◆ PROBLEM REQUIREMENTS ◆
Find every line with the string "second" in the material below and copy it.
::: EXCERPTED RECORDS
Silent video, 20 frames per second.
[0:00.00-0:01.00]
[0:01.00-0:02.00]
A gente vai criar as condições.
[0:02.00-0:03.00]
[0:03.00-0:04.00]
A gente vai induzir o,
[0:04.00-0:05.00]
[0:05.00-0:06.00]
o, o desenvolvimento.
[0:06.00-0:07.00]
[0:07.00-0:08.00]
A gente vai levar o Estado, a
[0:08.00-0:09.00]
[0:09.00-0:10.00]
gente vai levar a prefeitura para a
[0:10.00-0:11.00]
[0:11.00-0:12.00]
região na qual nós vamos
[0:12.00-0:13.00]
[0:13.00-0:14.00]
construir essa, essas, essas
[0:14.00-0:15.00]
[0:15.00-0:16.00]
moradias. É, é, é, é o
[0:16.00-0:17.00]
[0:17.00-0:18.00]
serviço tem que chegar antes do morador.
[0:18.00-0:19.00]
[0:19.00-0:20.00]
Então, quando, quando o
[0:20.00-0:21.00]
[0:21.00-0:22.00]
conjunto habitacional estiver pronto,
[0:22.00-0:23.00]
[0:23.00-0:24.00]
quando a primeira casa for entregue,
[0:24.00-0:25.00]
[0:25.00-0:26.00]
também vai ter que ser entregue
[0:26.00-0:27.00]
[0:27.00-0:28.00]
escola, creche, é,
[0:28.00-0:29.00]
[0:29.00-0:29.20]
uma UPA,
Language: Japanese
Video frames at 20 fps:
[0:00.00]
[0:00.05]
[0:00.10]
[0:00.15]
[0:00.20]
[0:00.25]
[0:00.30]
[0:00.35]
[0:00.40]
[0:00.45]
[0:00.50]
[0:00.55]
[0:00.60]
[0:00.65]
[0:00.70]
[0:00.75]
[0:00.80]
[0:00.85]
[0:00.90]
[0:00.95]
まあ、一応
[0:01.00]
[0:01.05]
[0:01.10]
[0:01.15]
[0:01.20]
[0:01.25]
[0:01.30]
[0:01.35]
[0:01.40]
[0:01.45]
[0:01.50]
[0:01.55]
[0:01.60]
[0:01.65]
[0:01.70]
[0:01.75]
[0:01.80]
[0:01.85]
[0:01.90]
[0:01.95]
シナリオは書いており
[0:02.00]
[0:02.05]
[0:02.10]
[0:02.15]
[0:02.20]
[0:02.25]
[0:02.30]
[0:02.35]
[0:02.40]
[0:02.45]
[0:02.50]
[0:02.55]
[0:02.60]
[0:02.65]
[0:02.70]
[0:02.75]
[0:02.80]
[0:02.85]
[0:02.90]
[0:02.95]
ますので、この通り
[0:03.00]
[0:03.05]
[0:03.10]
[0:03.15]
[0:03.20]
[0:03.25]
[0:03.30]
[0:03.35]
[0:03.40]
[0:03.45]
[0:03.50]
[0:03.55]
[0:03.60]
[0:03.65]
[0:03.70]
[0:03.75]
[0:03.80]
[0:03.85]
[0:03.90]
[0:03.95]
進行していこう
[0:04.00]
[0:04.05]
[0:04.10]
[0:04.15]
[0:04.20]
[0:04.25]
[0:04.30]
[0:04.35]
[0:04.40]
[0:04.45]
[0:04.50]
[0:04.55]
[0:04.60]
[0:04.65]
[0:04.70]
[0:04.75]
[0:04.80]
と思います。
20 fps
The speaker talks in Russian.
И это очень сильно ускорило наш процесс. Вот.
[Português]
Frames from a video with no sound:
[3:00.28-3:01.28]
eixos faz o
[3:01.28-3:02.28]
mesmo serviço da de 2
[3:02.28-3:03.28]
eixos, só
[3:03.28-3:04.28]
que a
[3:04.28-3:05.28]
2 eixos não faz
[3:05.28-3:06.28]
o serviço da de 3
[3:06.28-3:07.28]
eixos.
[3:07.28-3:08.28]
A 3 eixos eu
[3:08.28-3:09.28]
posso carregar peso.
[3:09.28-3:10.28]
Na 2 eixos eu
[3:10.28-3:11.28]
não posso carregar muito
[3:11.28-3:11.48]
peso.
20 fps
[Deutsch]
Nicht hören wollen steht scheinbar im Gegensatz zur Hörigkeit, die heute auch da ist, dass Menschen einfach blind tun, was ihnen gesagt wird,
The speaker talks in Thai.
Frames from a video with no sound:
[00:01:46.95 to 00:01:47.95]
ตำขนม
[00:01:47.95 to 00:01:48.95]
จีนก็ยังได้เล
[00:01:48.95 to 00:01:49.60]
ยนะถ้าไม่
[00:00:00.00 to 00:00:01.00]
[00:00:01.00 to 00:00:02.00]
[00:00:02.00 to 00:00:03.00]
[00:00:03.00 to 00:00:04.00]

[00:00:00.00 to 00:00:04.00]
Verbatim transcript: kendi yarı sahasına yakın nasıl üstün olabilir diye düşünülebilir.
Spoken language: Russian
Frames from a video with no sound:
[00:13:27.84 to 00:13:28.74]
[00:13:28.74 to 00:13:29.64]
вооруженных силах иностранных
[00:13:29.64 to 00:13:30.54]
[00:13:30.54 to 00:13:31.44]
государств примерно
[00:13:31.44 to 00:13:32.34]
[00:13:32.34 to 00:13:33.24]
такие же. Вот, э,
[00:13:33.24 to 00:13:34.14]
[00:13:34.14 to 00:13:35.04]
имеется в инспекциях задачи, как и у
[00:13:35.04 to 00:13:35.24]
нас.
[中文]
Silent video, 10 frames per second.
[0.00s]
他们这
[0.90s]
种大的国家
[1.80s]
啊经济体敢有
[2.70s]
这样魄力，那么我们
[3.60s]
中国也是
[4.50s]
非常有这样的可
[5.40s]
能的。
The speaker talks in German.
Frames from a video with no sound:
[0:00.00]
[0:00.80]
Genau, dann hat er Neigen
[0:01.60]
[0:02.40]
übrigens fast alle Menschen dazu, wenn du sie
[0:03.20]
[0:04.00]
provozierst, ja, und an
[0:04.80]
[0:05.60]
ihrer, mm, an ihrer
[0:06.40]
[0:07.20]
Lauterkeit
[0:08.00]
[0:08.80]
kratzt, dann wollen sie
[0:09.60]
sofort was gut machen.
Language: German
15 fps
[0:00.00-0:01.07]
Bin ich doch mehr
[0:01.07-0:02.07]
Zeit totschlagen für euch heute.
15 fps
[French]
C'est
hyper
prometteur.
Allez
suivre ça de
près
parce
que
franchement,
::::::
◆ SOLUTION TO THIS PROBLEM ◆
Silent video, 20 frames per second.
Silent video, 10 frames per second.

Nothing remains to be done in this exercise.